High prices: countries and unions for changes to the relief package

High prices
Countries and unions for changes to relief package

The prime ministers of Bavaria, Markus Söder (l), and Baden-Württemberg, Winfried Kretschmann. The relief package is “under no circumstances acceptable,” says Söder. Baden-Württemberg has also threatened to say no to parts of the package of measures. photo

© Sven Hoppe/dpa

In the federal states there is persistent displeasure with the federal government’s planned relief package against the crisis. It’s all about funding. The unions are also demanding changes.

In the federal states there is persistent resistance to the third relief package of the traffic light coalition. Above all, a lack of coordination between the federal government and the federal states in the financing of the individual relief measures is criticized.

“In its current form, the relief package cannot be approved,” said Bavaria’s Prime Minister Markus Söder of the “Welt am Sonntag”. Baden-Württemberg had previously threatened to say no to parts of the bundle of measures in the Bundesrat. Criticism also comes from the German Trade Union Confederation (DGB), for which the plans do not go far enough.

At the beginning of September, the traffic light coalition presented a third package of measures to compensate for the rapidly rising prices, the extent of which the government put at around 65 billion euros. The measures include, for example, one-off payments for pensioners and students and a price cap for basic energy requirements.

Dispute over 9-euro ticket successor

The coalition is also aiming for a successor to the nationwide 9-euro ticket at a price of 49 to 69 euros a month – if the federal states help finance it. The last point is particularly controversial. “It cannot be that Federal Transport Minister Volker Wissing only participates in a price signal, and then it’s done for him with public transport. Local transport not only has to be cheap, it also has to be available in many areas for the time being,” said the Minister President of Saarland, Anke Rehlinger (SPD), the newspaper.

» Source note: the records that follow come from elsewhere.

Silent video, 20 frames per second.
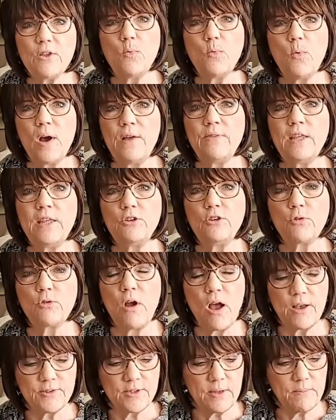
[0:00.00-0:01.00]
The one that
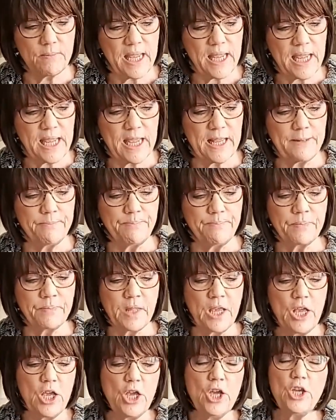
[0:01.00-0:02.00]
draws them in.
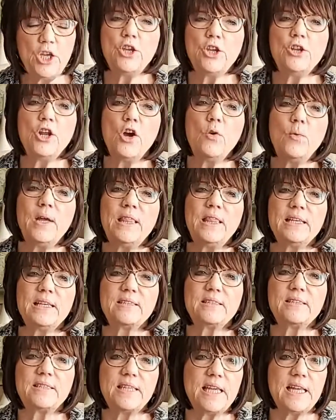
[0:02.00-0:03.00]
You know, when the
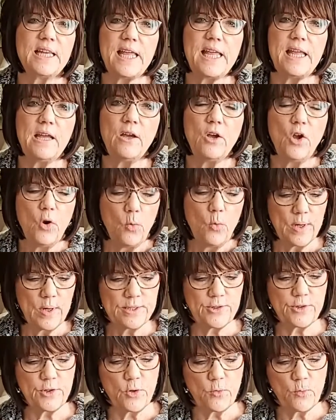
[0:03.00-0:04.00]
city
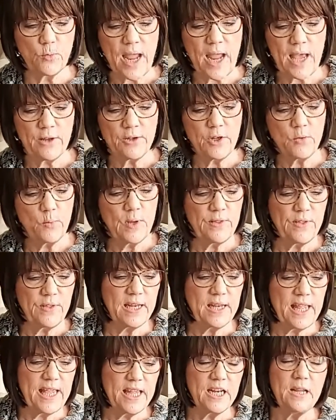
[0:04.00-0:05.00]
was surrounded with
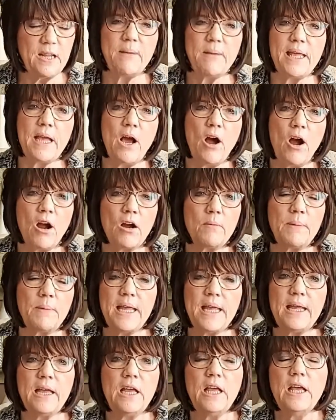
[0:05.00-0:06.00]
an enemy
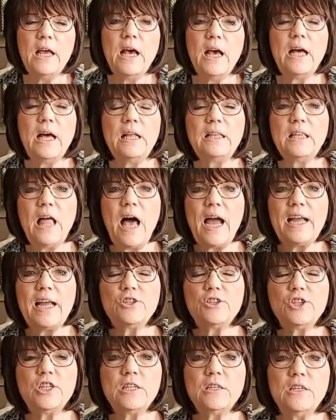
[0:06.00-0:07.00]
army,
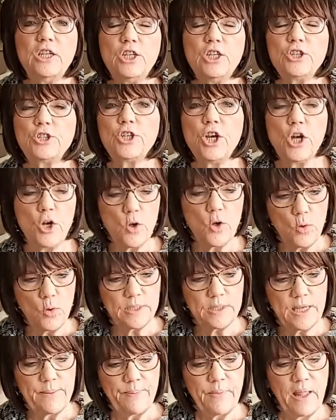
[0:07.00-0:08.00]
Elijah
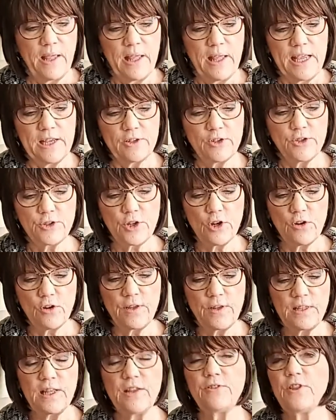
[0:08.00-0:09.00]
told his
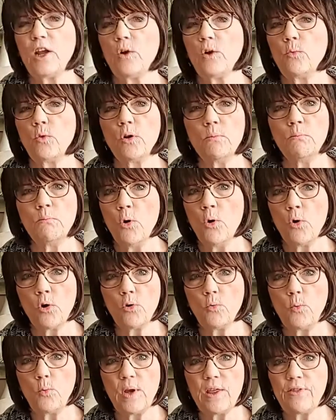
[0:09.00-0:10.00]
servant that there were
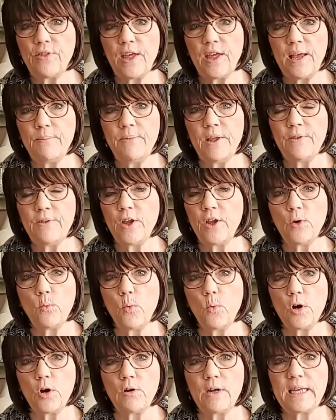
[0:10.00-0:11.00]
more with them than there
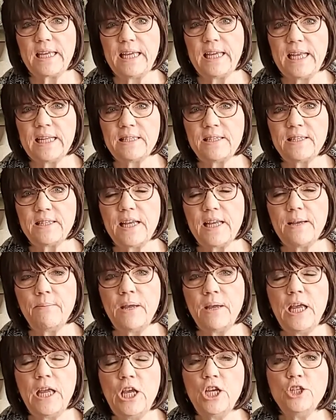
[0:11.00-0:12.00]
were against him.
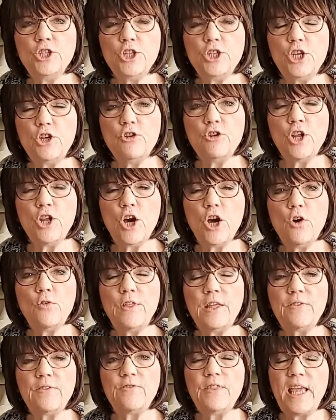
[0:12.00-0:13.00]
Do you know
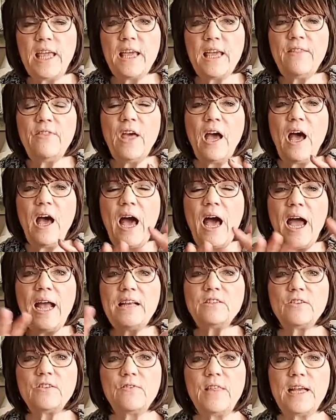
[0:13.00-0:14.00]
that then the
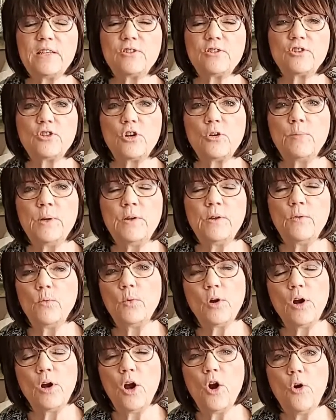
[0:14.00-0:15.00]
eyes of that servant
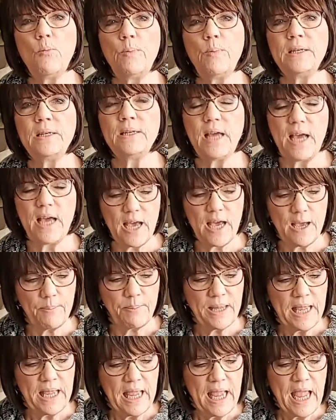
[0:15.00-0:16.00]
were opened
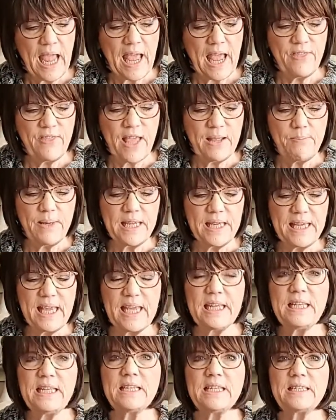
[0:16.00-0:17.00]
up and they
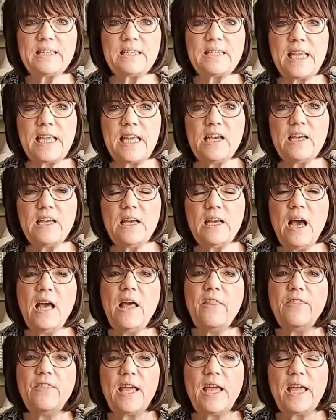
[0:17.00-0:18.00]
began to see
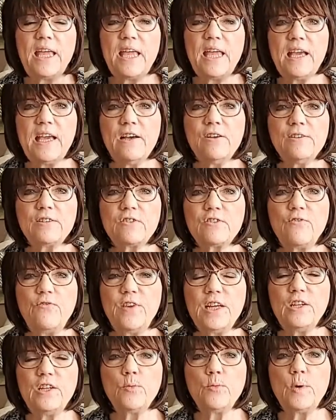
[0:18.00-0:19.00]
the hills
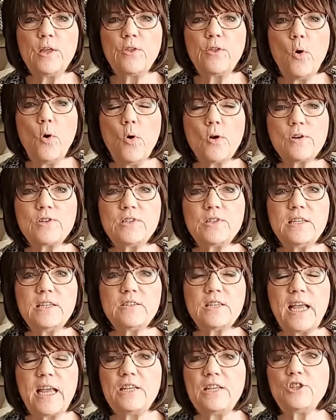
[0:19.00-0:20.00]
filled with
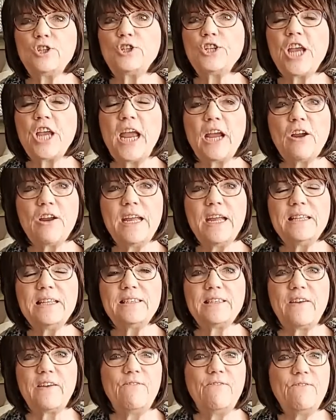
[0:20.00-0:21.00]
horses and
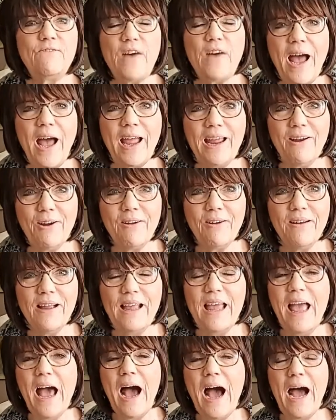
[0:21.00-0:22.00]
chariots of fire?
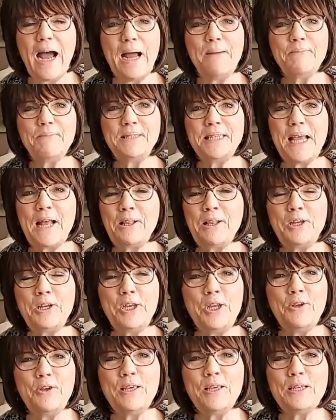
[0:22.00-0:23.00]
I'm telling
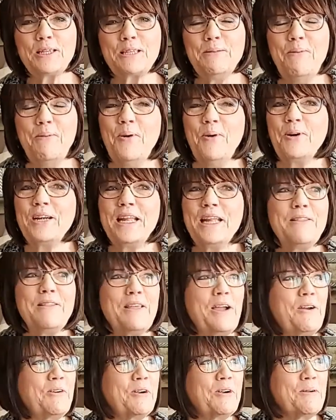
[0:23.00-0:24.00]
you this morning,
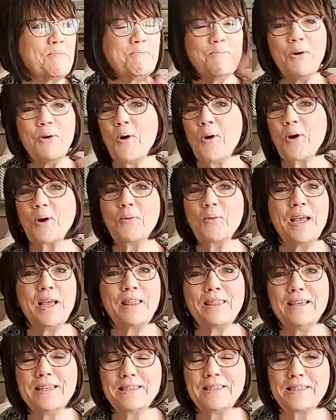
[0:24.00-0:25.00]
there are more
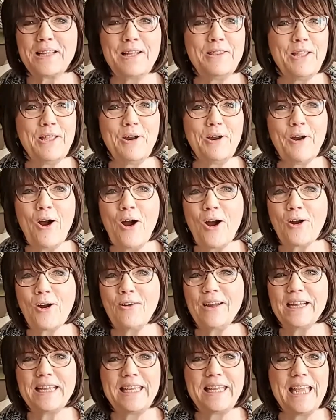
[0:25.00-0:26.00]
with us than there
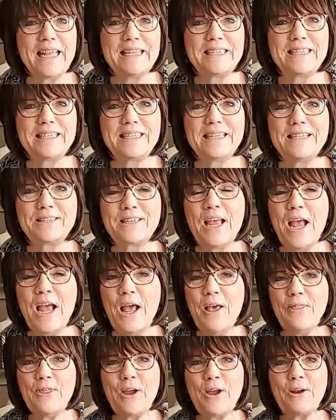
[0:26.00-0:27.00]
are against us.
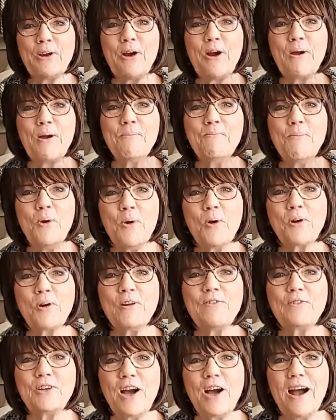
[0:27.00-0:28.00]
There are more
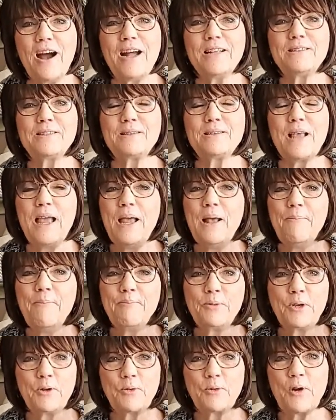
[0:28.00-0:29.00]
of God's
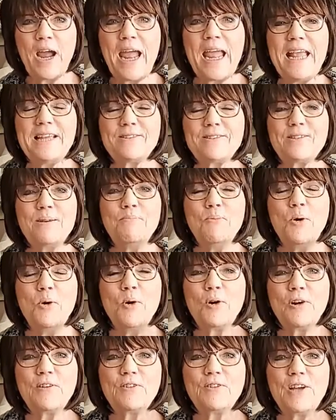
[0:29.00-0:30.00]
grace and
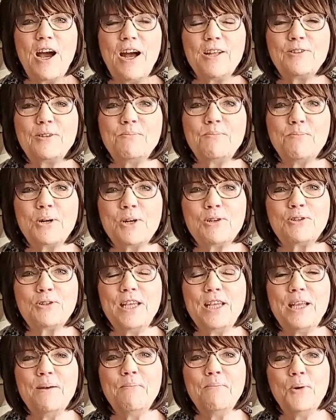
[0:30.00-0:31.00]
more of God's
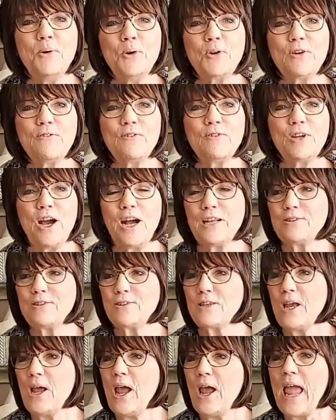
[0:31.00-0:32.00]
mercy and more of
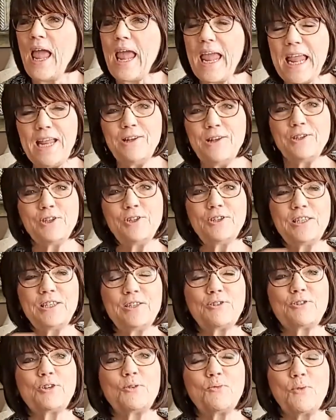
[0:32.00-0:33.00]
God's angels
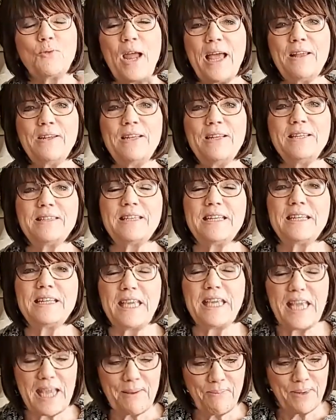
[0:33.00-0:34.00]
that surround us and
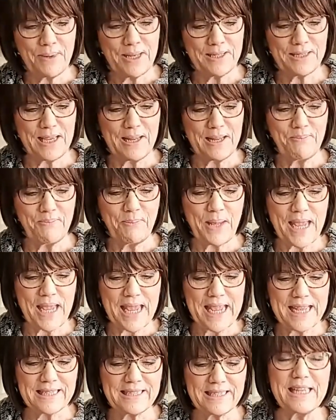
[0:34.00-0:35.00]
keep us in
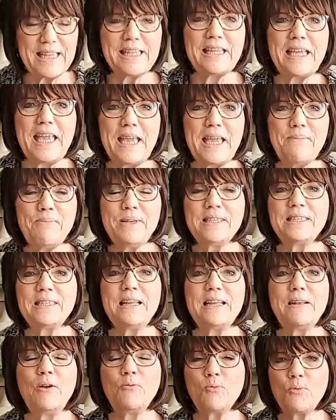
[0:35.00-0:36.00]
peace and keep us
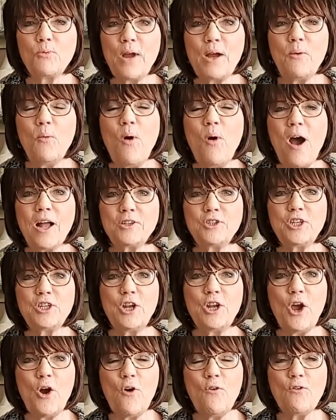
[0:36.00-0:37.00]
and
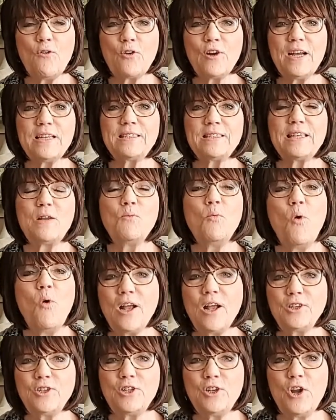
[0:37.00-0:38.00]
watching over us and
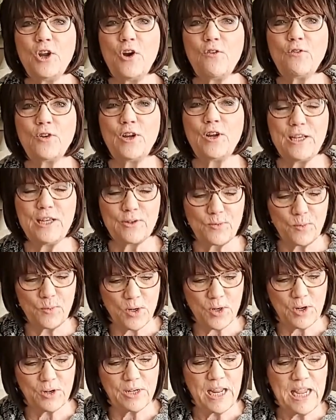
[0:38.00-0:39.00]
watching over his
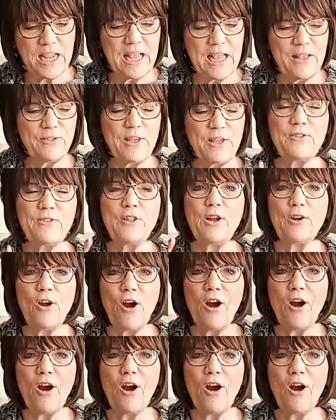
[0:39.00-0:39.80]
word than there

Basically, the dispute revolves around the distribution of the costs of the relief measures between the federal and state governments. Bremen’s mayor Andreas Bovenschulte (SPD) told the “Welt am Sonntag”: “If the division proposed by the federal government is retained, the three relief packages to date alone will cost Bremen almost 300 million euros. The federal government must make significant improvements here.”

Söder: Never been treated so badly

Söder said: “Centralistic and lonely decisions are made that can no longer be financed by the federal states as part of the debt brake – while the federal government deals with gigantic sums in shadow budgets”. The federal states have never been treated as badly by a federal government as they are today.

Saxony-Anhalt’s Prime Minister Reiner Haseloff (CDU) called the federal government’s dealings with the states “irresponsible”. Right now you need a permanently institutionalized voting procedure between the federal and state governments, “similar to what Chancellor Merkel practiced during the Corona crisis. She was always approachable. This preliminary vote is not taking place today.”

A special conference of the state leaders with Chancellor Olaf Scholz (SPD) is planned for September 28, at which the points of contention are to be cleared up.

More demands

Meanwhile, calls for further measures beyond the relief package are already being made. Lower Saxony’s Prime Minister Stephan Weil (SPD) told the German Press Agency that this could not have been the last step. Now it’s still about help for companies that are in distress, he said.

The head of the German Trade Union Confederation, Yasmin Fahimi, called for a different focus. “The traffic light coalition would be better advised to agree on a few, but all the more extensive measures,” she told the “Welt am Sonntag”. The government should also focus more on what private households and companies need in the medium term in order to get through the crisis over a longer period of time.

Fahimi called for a gas price cap and, in the short term, an additional energy price flat rate of 500 euros per person, plus 100 euros for each child. Additional help is needed for recipients of social benefits, and more protection for tenants in the event of payment defaults.